Does the transform operation operate on all data at once or does it operate once every time batch size data is loaded?

For example, I have a set of 10,000 1080P pictures, I resize them to 224 in transform, batch size=20, when the program is running, do I resize 10,000 pictures to 224 at once or resize 20 img at once?

train_transform = transforms.Compose(
        [transforms.RandomHorizontalFlip(), transforms.RandomCrop(224), transforms.ToTensor(),
         transforms.Normalize(mean, std)])

This question is raised because I have 200,000 1080P pictures.
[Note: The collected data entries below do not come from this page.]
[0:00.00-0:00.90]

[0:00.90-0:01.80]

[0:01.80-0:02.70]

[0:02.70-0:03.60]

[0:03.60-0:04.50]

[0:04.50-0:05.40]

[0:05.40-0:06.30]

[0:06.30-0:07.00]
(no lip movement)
If I use 200 of them to train the network, there is no problem, but if I use these 200,000 pictures for training, the graphics card memory will be insufficient.
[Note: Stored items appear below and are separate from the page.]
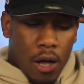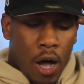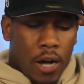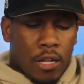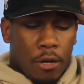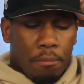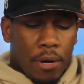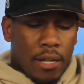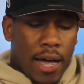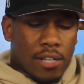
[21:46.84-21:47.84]
Clint
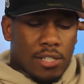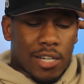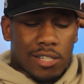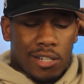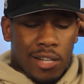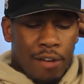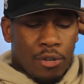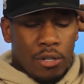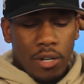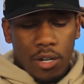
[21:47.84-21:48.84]
Capella has 6 and
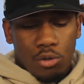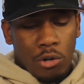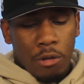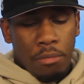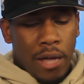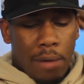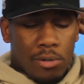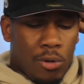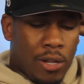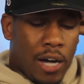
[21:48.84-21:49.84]
11. Joel Embiid
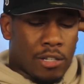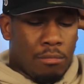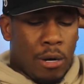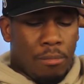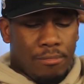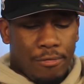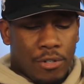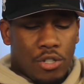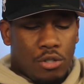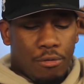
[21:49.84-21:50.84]
absolutely locked him up.
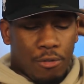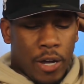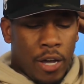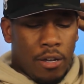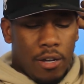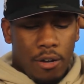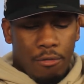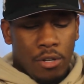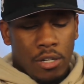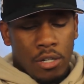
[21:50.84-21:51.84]
Finished 2 for 8.
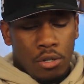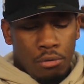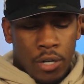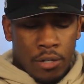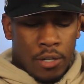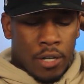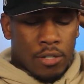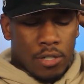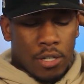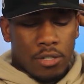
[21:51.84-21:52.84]
Really didn't do nothing
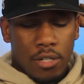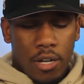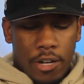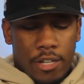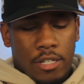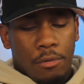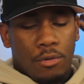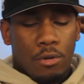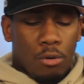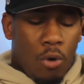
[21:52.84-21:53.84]
against us.
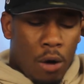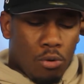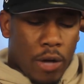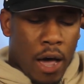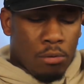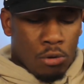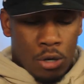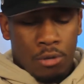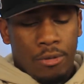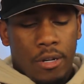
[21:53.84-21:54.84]
Timothy
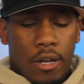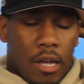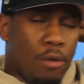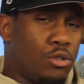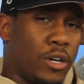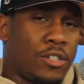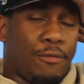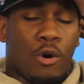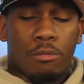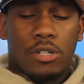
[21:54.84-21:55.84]
Luwawu-Cabarrot. He was on his
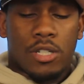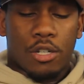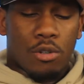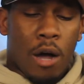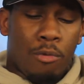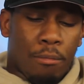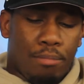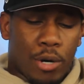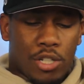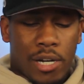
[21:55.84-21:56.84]
former Sixer at one
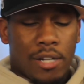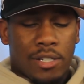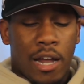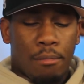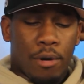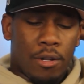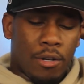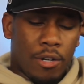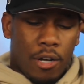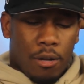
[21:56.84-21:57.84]
point. Shout out to that brother.
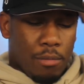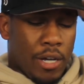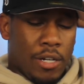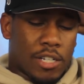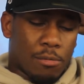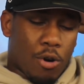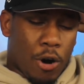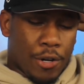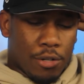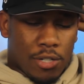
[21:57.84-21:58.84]
But he did some
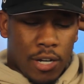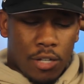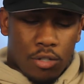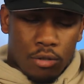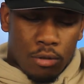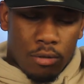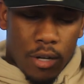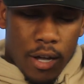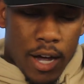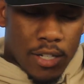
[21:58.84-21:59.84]
cardio today too.
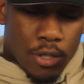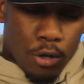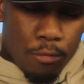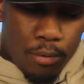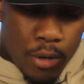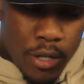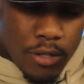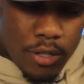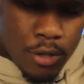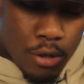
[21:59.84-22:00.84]
Had 0
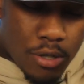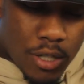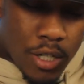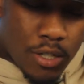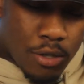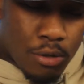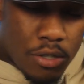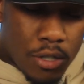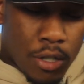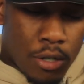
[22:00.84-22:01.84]
points, 0 assists, 0
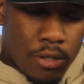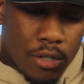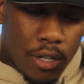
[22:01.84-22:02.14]
steals,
I want to know how the transform works

They will typically be resized one by one in your dataset class. It’s also possible to do it per batch in the dataloader’s collate function.
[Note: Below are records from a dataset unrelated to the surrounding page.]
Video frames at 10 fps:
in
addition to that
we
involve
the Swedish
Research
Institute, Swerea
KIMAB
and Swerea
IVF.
200.000 images will not be resized at the same time.

Thank you, can you tell me why the network can run when 200 sheets are used, but not when 10000 sheets are used?

I always thought that the increase in the data set will only increase the training time. If the batch size remains the same, the GPU usage should also remain the same, right?

Yes, you are correct in that the GPU memory usage should remain the same. If it’s increasing for every batch you most likely have a bug in the program.

Do you have such a problem?

Yes, I have this problem. If I use 200 images for training, it will take about 10 seconds for the GPU to use from 1800MB to 4848MB, but if I choose 10,000 images for training, it will take about 1 hour for the GPU to go from 1800MB to out of memory.

Do you know how to solve it ?

Yes I think that I can help you :slight_smile:

  1. Make sure to do the backpropagation. loss.backward()
  2. Don’t hold on to the image, labels, loss or any other GPU tensor in another list. If you want to save e.g. the loss, save the loss.item() so the GPU can free the memory.

If this won’t solve your problem, please post the code of your training loop :slight_smile:

Thank you so much! Yes , I have loss.backward(), But I don’t quite understand the second point you said, Below is my training loop code:

    def train():
        net.train()
        loss_avg = 0.0
        for batch_idx, (data, target) in enumerate(train_loader):
            data, target = torch.autograd.Variable(data.cuda()), torch.autograd.Variable(target.cuda())

            # forward
            output = net(data)

            # backward
            optimizer.zero_grad()
            loss = F.cross_entropy(output, target)
            loss.backward()
            optimizer.step()

            # exponential moving average
            loss_avg = loss_avg * 0.2 + float(loss) * 0.8

        state['train_loss'] = loss_avg

Try this code instead

    def train():
        net.train()
        loss_avg = 0.0
        for batch_idx, (data, target) in enumerate(train_loader):
            data, target = data.cuda(), target.cuda()

            # forward
            output = net(data)

            # backward
            optimizer.zero_grad()
            loss = F.cross_entropy(output, target)
            loss.backward()
            optimizer.step()

            # exponential moving average
            loss_avg = loss_avg * 0.2 + loss.item() * 0.8

        state['train_loss'] = loss_avg

Thanks Reply. I tested it on two GPUs. After changing the train loop, it only took 10 seconds for 200 images to change from 1686MB to 4848MB. The other 10,000 images have not changed until now.

image

And I found that when batch size=2, I increased the training data from 200 to 550. When I turned on the train loop, I found that the first time from 1686 to 4848, print(batch_idx) will output 0 ,1,2,274, and then the GPU will become 4848MB. When batch size=4, the output will be 0,1,2,3,137.
I think that GPU memory will increase only when all the data is running.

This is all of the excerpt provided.